Animal rights activists and commercial fisherman may find little common ground, but both can share their plight as victims of overcriminalization. The front page story in the Wall Street Journal juxtaposes these often-at-odds groups because they are vulnerable to the problems of overbroad and ambiguous legislation… along with the rest of us.
Year after year, Congress proposes hundreds of criminal laws, and, frighteningly, many are enacted that do not require the accused to be aware that his conduct is illegal. Even the most casual observers of the criminal law system, let alone Law & Order fans, are aware that criminal intent, or mens rea as it is known, is an essential part of any criminal offense.
The Heritage Foundation and the National Association of Criminal Defense Lawyers published the Without Intent report last year, highlighting the problem of federal laws that are drafted with weak requirements of mens rea that make it easy for the government to prove that one merely committed the act and was aware of it, and nothing more. No jury would ever have to decide what the intentions of the accused might have been.
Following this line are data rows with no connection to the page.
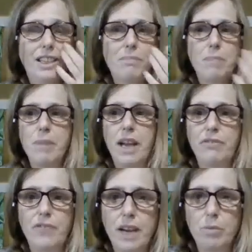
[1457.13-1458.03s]
maybe I'd
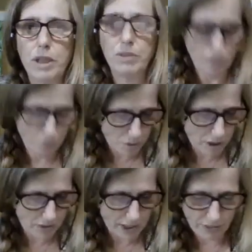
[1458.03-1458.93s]
find one from
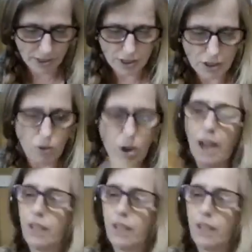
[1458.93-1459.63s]
12/11. So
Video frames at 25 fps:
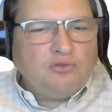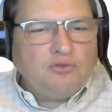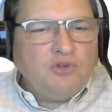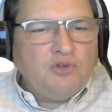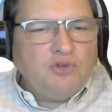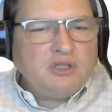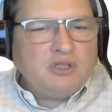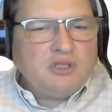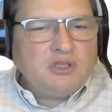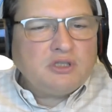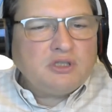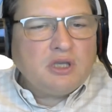of
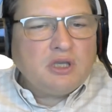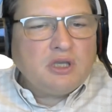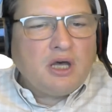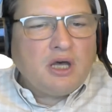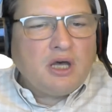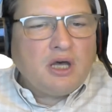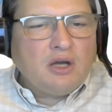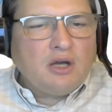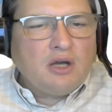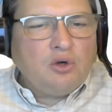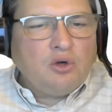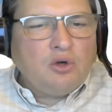this
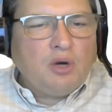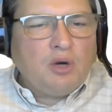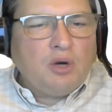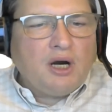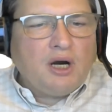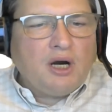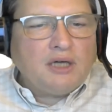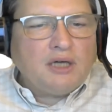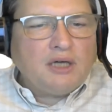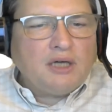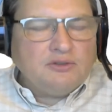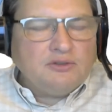
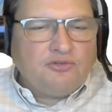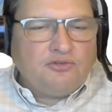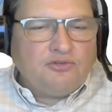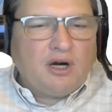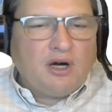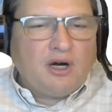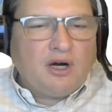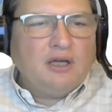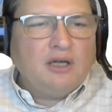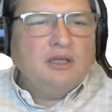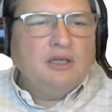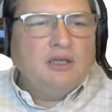angle
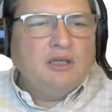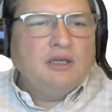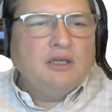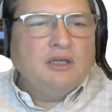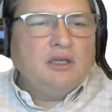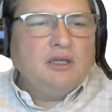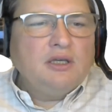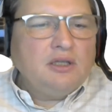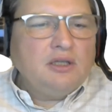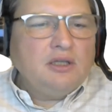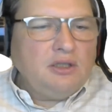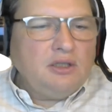alpha
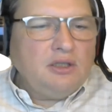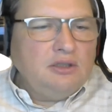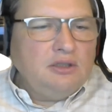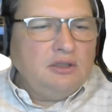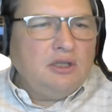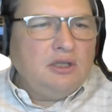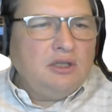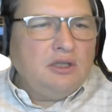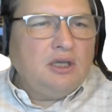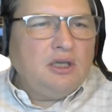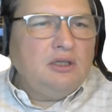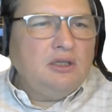
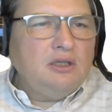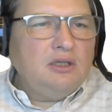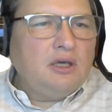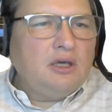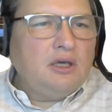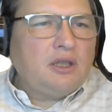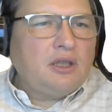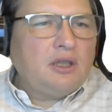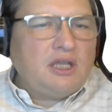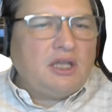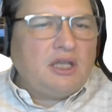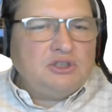in
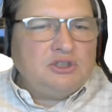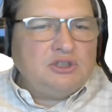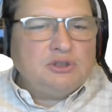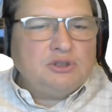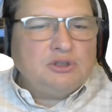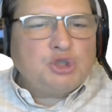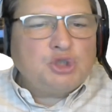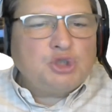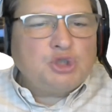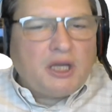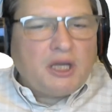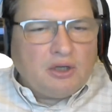a
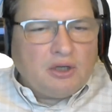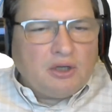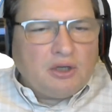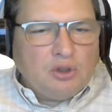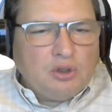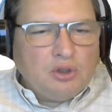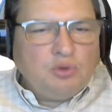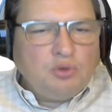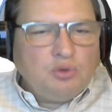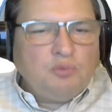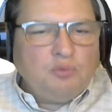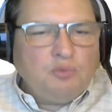right
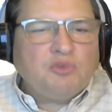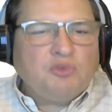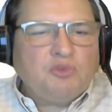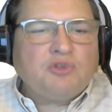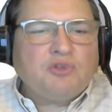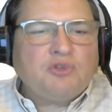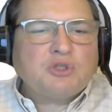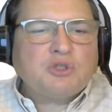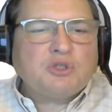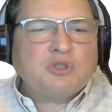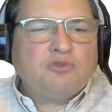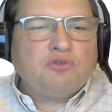triangle,
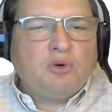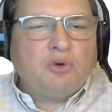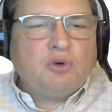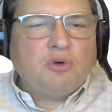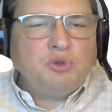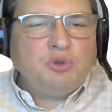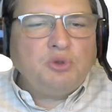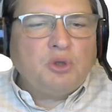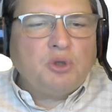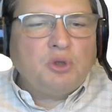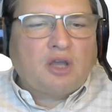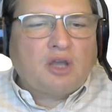first of
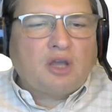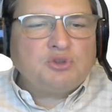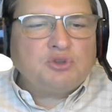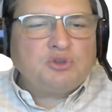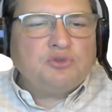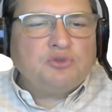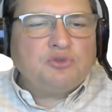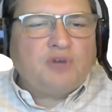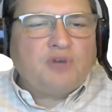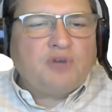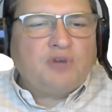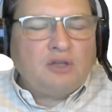all you
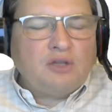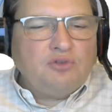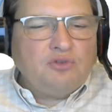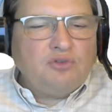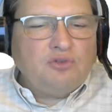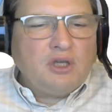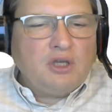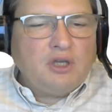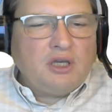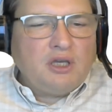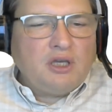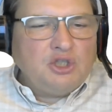have to find
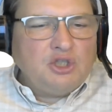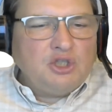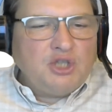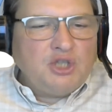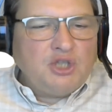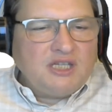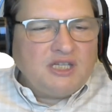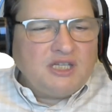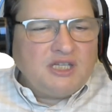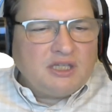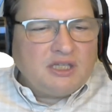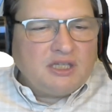the
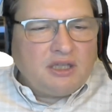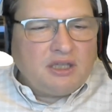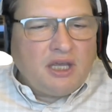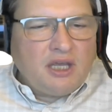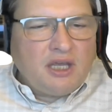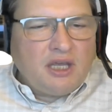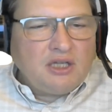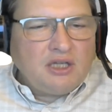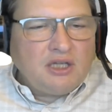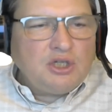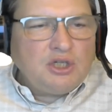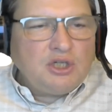adjacent
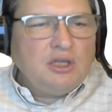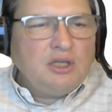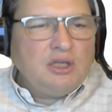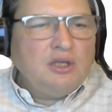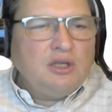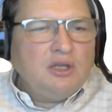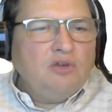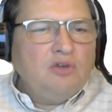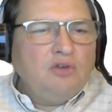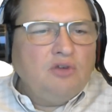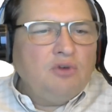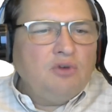edge,
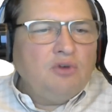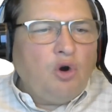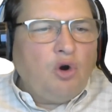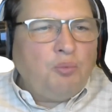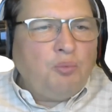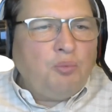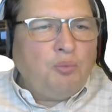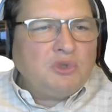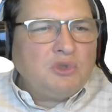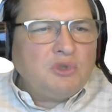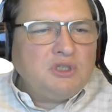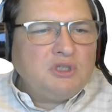the
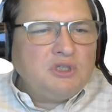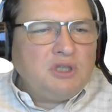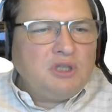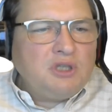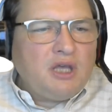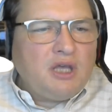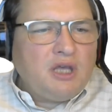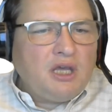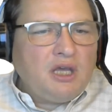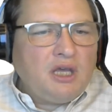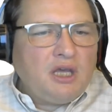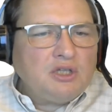
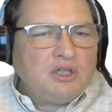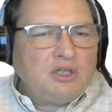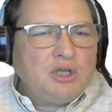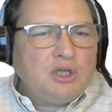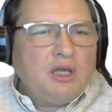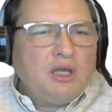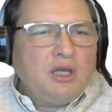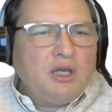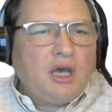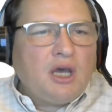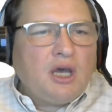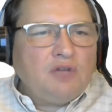opposite
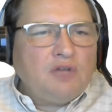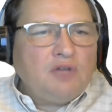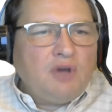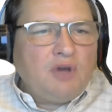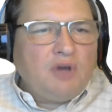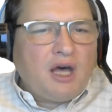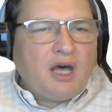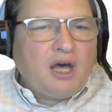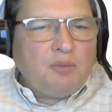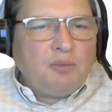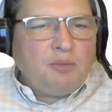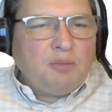edge, and
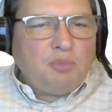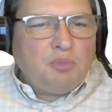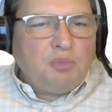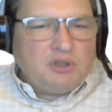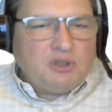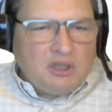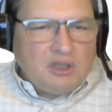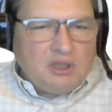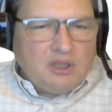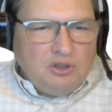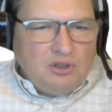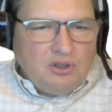the
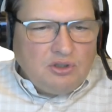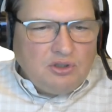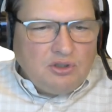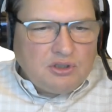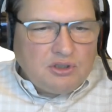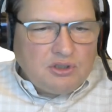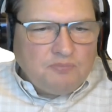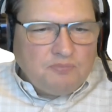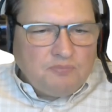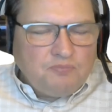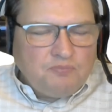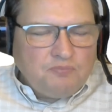
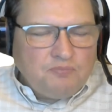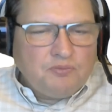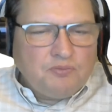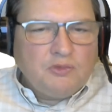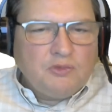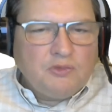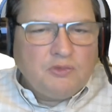hypotenuse.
Reporters Gary Fields and John R. Emshwiller highlight the unfortunate stories of those whose actions spoke far louder than their intentions, at least in the eyes of the U.S. government. Among them are the fisherman who set free a whale entangled in his nets, who was later charged with a crime for not calling the proper authorities to set the whale free. Had he not pled guilty, he could have faced a year in jail and $100,000 fine.
And what about the animal rights activists? The 2006 Animal Enterprise Terrorism Act has made a crime out of even the most basic protests against certain businesses and individuals if the target of the protest felt threatened. But there is some relief from overzealous legislators: The first case brought under this law, in 2009, was thrown out by a federal judge on the basis that the indictment was not clear as to what even constituted criminal action.
And as more legislators and other public officials are becoming aware of the problem of the lack of proper intent in criminal laws, there is hope that lawmakers will take pause. The issue spans across the aisle–Bobby Scott D-VA, and Louie Gohmert, R-TX are some of the most outspoken critics of the flawed drafting. Others want to reform the criminal law at the federal level and make sure that criminal intent is carefully considered and no longer an afterthought.
Still, too many politicians push onward, carrying around the maxim that “ignorance of the law is no excuse” and criminalizing solely on the basis of actions, not intentions. Indeed, the road the federal prison may be lined with no intentions at all.